Vítimas relatam padrão de comportamento de cardiologista acusado de abusar sexualmente de pacientes cometia
Daniel Kollett se aproveitava da vulnerabilidade das vítimas e cometia os crimes dentro do consultório e de salas de exames.

Foto: Divulgação/Polícia Civil do Rio Grande do Sul.
As vítimas do médico cardiologista Daniel Kollett, de 55 anos, preso preventivamente em 1º abril por abusar sexualmente de pacientes durante exames clínicos, relataram sobre a forma como ele as abordavam. As informações são da reportagem do Fantástico.
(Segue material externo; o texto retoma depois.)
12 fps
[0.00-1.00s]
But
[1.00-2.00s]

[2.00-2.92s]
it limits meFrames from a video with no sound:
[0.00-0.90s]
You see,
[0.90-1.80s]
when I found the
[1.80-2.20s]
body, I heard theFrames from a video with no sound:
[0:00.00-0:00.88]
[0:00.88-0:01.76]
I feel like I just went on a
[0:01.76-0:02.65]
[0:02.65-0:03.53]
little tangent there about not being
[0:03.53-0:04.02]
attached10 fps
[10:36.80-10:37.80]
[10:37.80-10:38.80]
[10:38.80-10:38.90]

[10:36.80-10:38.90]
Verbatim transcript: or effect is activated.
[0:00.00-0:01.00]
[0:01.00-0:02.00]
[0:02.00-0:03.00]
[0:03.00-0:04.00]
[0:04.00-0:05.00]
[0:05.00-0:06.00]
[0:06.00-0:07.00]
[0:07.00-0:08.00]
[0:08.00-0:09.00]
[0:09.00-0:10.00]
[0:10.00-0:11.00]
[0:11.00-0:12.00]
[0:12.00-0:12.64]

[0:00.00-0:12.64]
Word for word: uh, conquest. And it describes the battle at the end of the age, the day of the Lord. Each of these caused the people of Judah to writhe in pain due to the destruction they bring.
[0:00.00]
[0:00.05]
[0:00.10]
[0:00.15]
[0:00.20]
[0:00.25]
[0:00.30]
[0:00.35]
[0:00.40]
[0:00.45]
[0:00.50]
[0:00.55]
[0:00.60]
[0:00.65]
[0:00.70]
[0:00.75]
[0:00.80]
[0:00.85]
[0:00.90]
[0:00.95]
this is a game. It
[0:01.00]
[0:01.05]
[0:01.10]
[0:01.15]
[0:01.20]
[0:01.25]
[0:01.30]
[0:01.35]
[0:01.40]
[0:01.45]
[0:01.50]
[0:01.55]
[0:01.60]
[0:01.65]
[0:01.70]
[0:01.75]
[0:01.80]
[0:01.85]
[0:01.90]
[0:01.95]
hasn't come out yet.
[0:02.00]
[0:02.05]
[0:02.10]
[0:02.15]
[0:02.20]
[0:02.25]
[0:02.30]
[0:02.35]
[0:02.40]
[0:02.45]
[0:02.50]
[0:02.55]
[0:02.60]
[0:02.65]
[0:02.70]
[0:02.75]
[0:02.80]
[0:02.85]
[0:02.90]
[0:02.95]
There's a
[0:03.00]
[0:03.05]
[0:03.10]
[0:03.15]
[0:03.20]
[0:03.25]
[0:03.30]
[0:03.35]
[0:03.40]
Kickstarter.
Segundo as denúncias, o médico se aproveitava da vulnerabilidade das vítimas e cometia os abusos dentro do consultório e das salas de exames. Inicialmente, ele agia de forma simpática e, em seguida, os comportamentos evoluíam para abusos.
Entre os relatos mais graves, está o de uma paciente, que afirmou que o médico a estuprou, e de uma enfermeira que trabalhou com ele, que disse que acordou durante um plantão com o médico sobre seu corpo e com as calças abaixadas.
Outra vítima, uma idosa de 75, afirmou que começou a ir acompanhada para as consultas após desconfiar do comportamento do médico. De acordo com ela, depois dessa decisão, o médico mudou sua conduta.
Ao todo, foram registradas contra o médico 42 denúncias. Ele foi indiciado por violação sexual mediante fraude, além de ser investigado por estupro e estupro de vulnerável.
O caso ainda está sendo apurado pelo Conselho Regional de Medicina do Rio Grande do Sul, o qual abriu uma sindicância. Daniel Kollett poderá ter o registro cassado, caso as denúncias forem confirmadas.